══ Data shown

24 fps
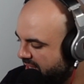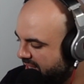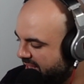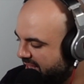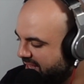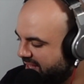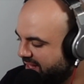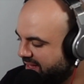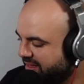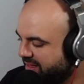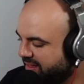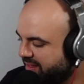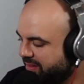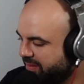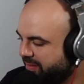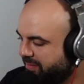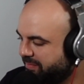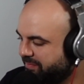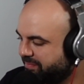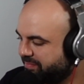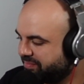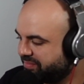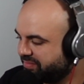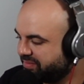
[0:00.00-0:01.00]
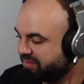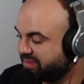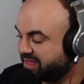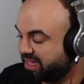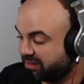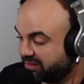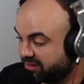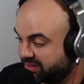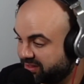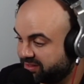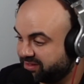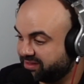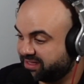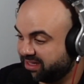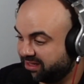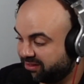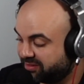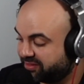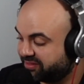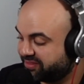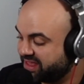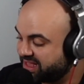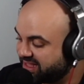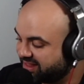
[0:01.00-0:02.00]
And they'll
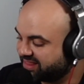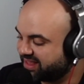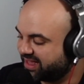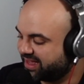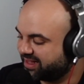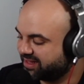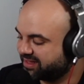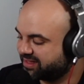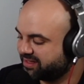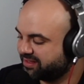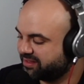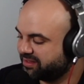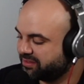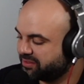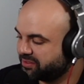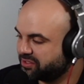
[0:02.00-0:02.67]
think that,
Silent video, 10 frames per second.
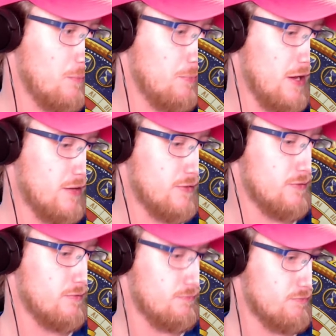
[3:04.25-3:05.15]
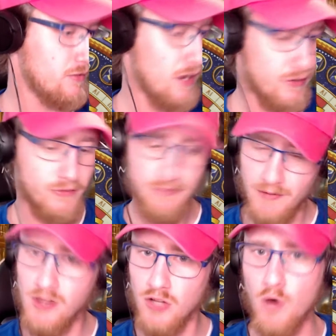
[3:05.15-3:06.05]
But the dice,
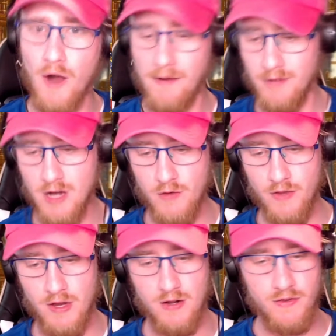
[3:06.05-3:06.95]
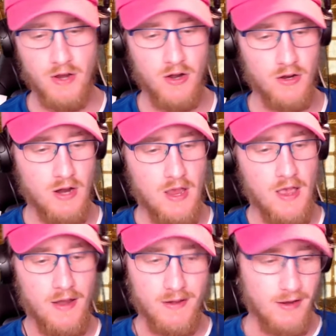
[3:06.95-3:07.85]
they look all right. You know, they're
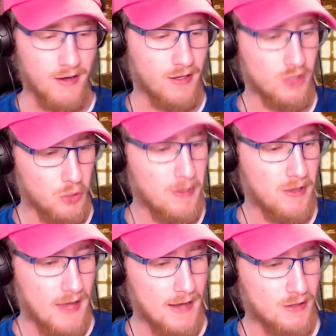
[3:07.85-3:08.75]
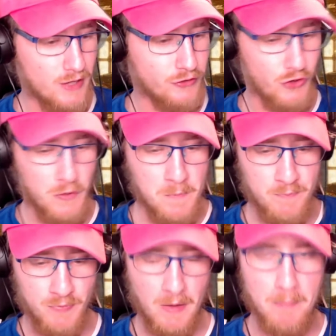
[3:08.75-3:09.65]
a little bit lackluster,
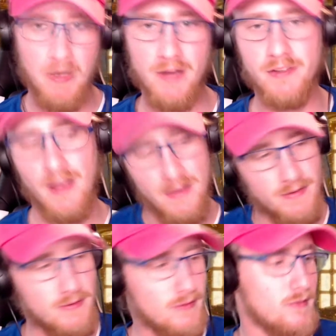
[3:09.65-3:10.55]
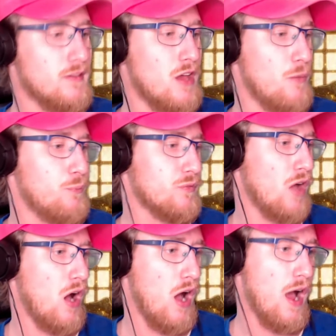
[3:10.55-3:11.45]
but you know,
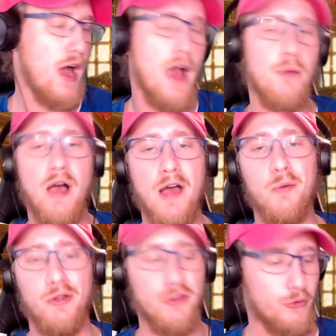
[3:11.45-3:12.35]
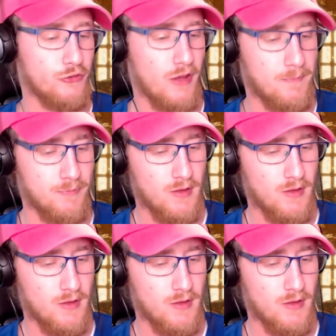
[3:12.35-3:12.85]
I will use them.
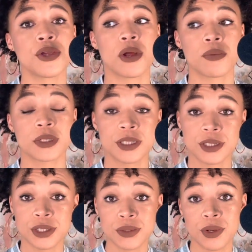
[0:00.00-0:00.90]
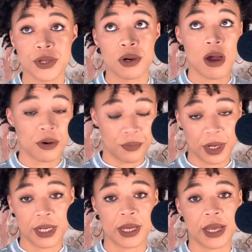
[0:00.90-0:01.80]
you know what to do and you're
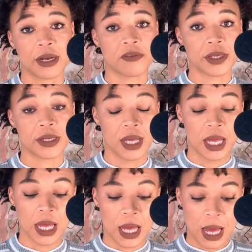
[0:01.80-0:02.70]
already ahead of it.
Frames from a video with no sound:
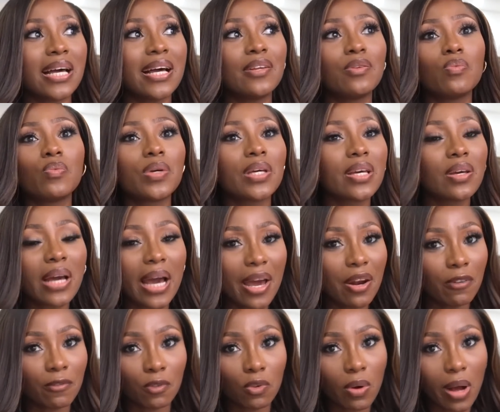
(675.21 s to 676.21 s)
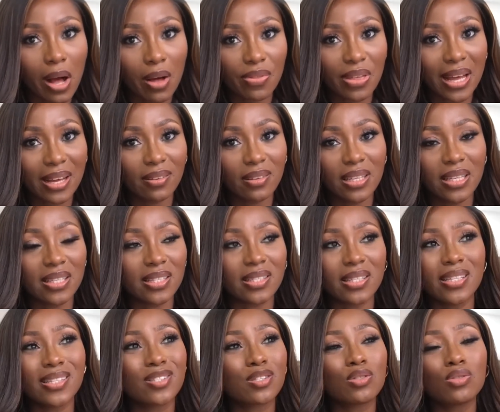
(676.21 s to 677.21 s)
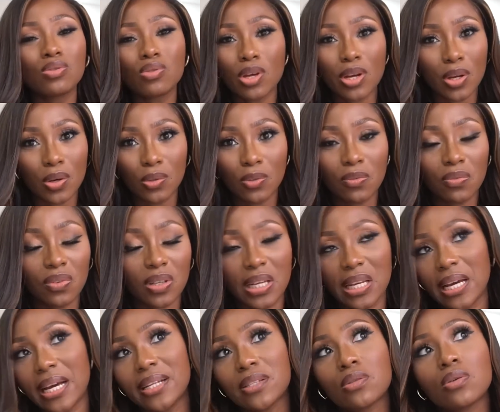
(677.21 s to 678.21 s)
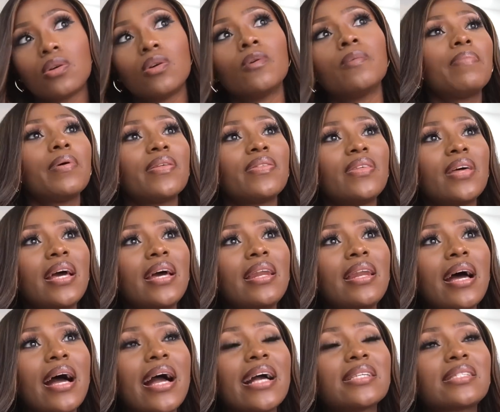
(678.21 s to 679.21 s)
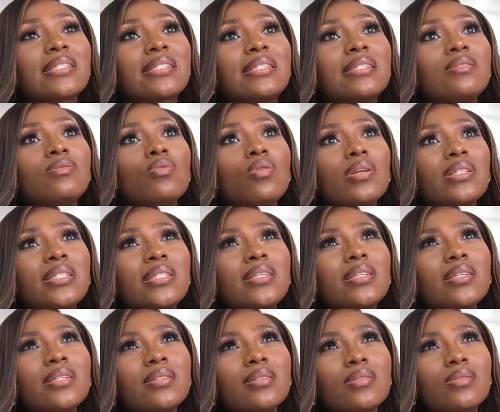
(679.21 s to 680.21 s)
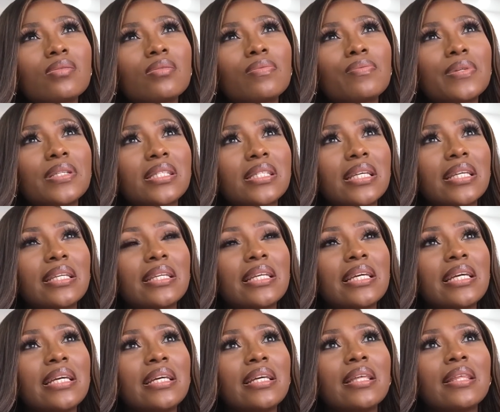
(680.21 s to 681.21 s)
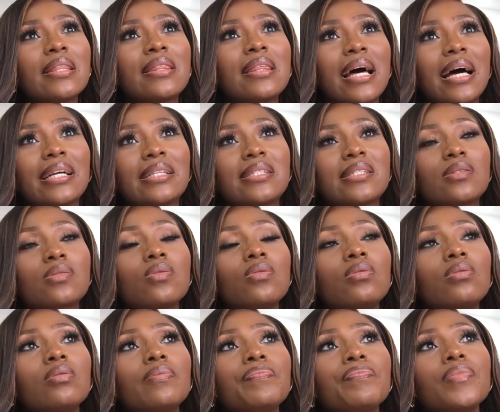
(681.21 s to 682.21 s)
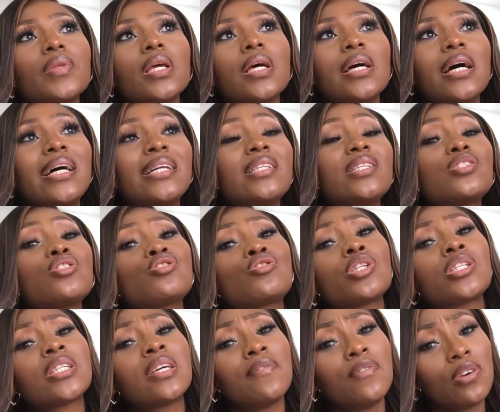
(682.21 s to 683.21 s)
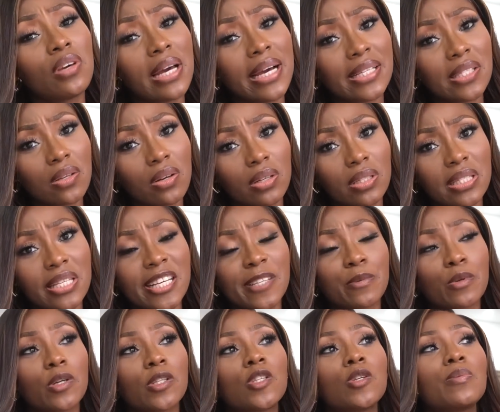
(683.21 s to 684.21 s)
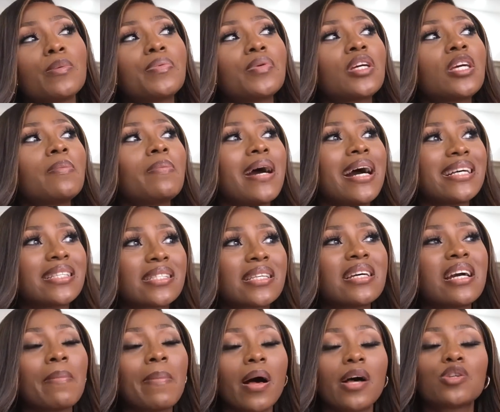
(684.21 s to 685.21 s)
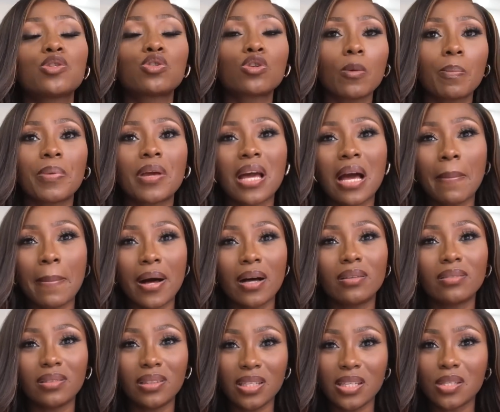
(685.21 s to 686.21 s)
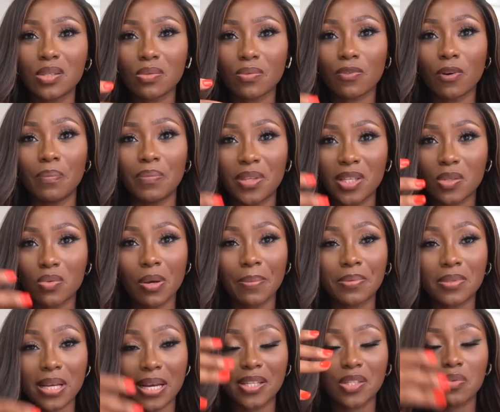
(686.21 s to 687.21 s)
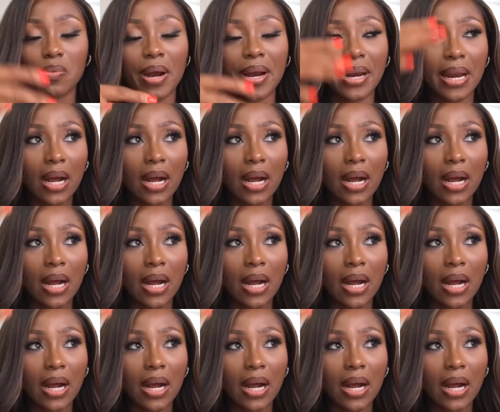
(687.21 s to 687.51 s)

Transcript: and we kind of know how that is. It's not a good feeling at all. But then I noticed recently that, so and this is just giving you guys context, because you people keep asking about shopping about these from these websites right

════

Your task: Each line holding the string "from" counts once. Work out the number of such lines in the data and give only that.

Exercise solution: 2